Mac Tutorials (below the grey bar halfway down the page and in the right hand side bar): http://www.apple.com/mac/

Little known trick. On your Mac go to:  http://localhost:631/printers/

Neo Office - free Open Source competitor for MS Office, will even open old WordPerfect files and convert them to MS Word format.

http://www.neooffice.org/neojava/en/index.php

Sorry you asked?  :)

One more thing, (as Steve Jobs is famous for saying)... One of the most useful Mac repair tools for which I don't think there is a Windows equivalent is Target Disk Mode.
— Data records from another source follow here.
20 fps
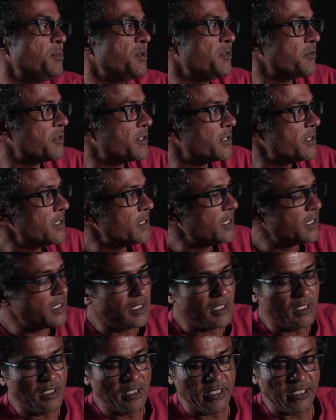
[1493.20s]
preferred.
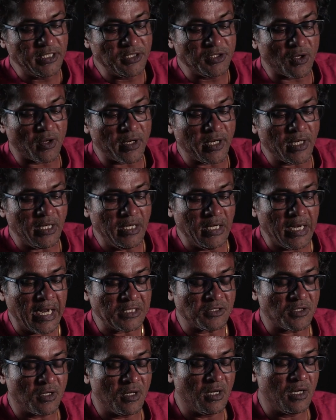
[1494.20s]
Historically,
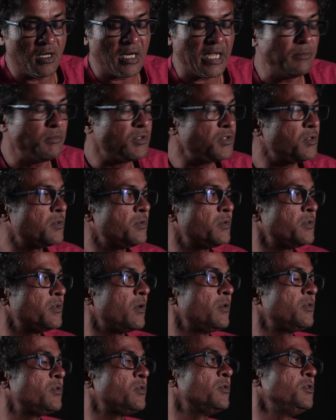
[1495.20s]
natural limestone was
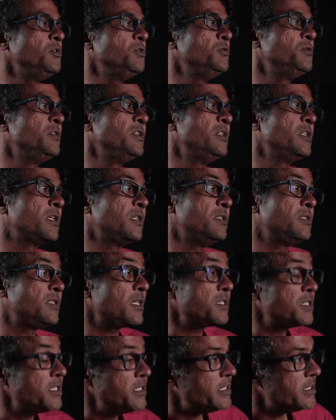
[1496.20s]
also used in the
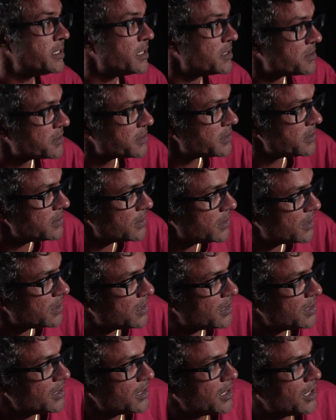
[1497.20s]
construction industry
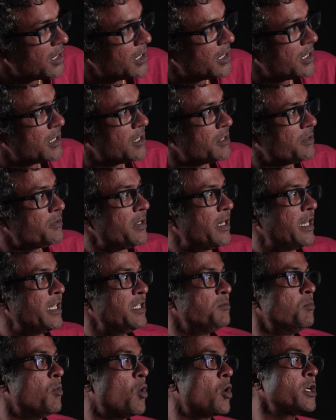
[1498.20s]

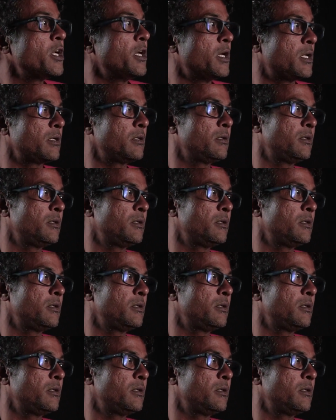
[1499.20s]
as mortar.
If you have a Mac that won't boot, you can connect it to a second Mac using a Firewire cable. Booting the broken Mac while holding down the T key will boot it into Target Disk Mode which will cause its hard drive to mount as an extra volume on the good Mac. You can then run all your diagnostics from the good Mac, recover files, re-initialize the hard drive, or do whatever else you want.

What can I say? You've a grand library of tribal mac knowledge; even if you don't consider it as such. Best regards and +respect. Thanks a lot for your guidance.

Strung,

Sorry? Nonsense! I never regret learning, even if it's a painful process ;D

Some of these tools are really cool... its a shame I don't have a mac at my disposal. The more I tinker with these, the more I like them. (which says a lot from an old Windows/Linux admin. We tend to get stuck in our old habits.)

Points awarded as they've been well-earned. This will certainly aid me in future troubleshooting and working with the small handful of macs we have here.